Eddie’s passive suicidality—wishing he were dead but not actively planning to kill himself—arose directly from his unrelenting torment. Though tragic, and a call for real intervention, Eddie’s thought process nevertheless contained a misguided logic. So overcome by hopelessness and so miserable, he felt that only death would bring him relief. As his doctor, I could understand how he had come to that place of desperation, but I could also help to foster hope. I reminded him that in the past, with antidepressants and psychotherapy, he had felt better and had been glad to be alive. We could—and would—try to get him back to that place.

In addition to the increased risk of suicide, BDD symptoms can cause such profound psychic distress that people will endure unimaginable physical pain in an attempt to alleviate their bodily concerns. Dr.
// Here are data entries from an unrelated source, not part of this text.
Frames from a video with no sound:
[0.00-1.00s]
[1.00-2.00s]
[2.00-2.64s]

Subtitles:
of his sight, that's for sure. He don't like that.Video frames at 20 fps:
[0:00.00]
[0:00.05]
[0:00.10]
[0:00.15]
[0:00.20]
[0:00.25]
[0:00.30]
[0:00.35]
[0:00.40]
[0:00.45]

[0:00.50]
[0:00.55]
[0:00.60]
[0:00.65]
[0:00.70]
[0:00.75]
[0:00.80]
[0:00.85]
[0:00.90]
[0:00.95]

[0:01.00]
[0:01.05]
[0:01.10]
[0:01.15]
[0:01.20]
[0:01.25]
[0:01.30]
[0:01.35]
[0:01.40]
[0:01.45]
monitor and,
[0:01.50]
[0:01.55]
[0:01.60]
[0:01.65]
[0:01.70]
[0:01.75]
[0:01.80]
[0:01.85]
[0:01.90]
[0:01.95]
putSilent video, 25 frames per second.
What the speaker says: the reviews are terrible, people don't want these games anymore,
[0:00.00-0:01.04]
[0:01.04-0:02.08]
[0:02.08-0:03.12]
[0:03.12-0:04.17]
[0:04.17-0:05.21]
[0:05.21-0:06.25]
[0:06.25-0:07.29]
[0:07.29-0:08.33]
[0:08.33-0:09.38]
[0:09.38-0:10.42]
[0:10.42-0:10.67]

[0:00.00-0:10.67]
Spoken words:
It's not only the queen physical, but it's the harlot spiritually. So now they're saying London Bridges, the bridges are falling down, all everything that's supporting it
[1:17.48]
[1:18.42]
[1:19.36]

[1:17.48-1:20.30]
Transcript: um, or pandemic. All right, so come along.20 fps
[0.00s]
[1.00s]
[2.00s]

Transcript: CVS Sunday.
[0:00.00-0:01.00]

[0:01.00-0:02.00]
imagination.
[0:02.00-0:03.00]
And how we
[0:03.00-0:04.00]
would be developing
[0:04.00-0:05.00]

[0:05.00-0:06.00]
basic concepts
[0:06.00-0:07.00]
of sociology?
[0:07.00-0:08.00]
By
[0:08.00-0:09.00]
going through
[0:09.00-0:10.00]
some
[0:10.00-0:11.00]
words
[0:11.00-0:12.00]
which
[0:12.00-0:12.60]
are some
Phillips treated a man who, when fifteen surgeons refused to perform elaborate cosmetic procedures on his face, planned an automobile accident in which he could “destroy” his face and force doctors to reconstruct it. The plan had an additional benefit: Even if he had found a doctor willing to conduct the elective procedures, his insurance wouldn’t have covered them, as they would have been deemed cosmetic, and he would not have been able to afford to pay for them. An accident, he reasoned, would certainly be covered by insurance.

Another of Dr. Phillips’s patients, a woman she calls Julie, became absolutely obsessed with the possibility of harming her nose. Twenty years prior to being seen by Dr. Phillips, Julie had had minor surgery on her nose to “remove a small bump.” “After surgery,” Phillips writes in her book on BDD,
The Broken Mirror,
“the surgeon commented, ‘I worked really hard on your nose, so take care of it and don’t damage it.’ Julie took this to mean that her nose was fragile, and it triggered her obsession.”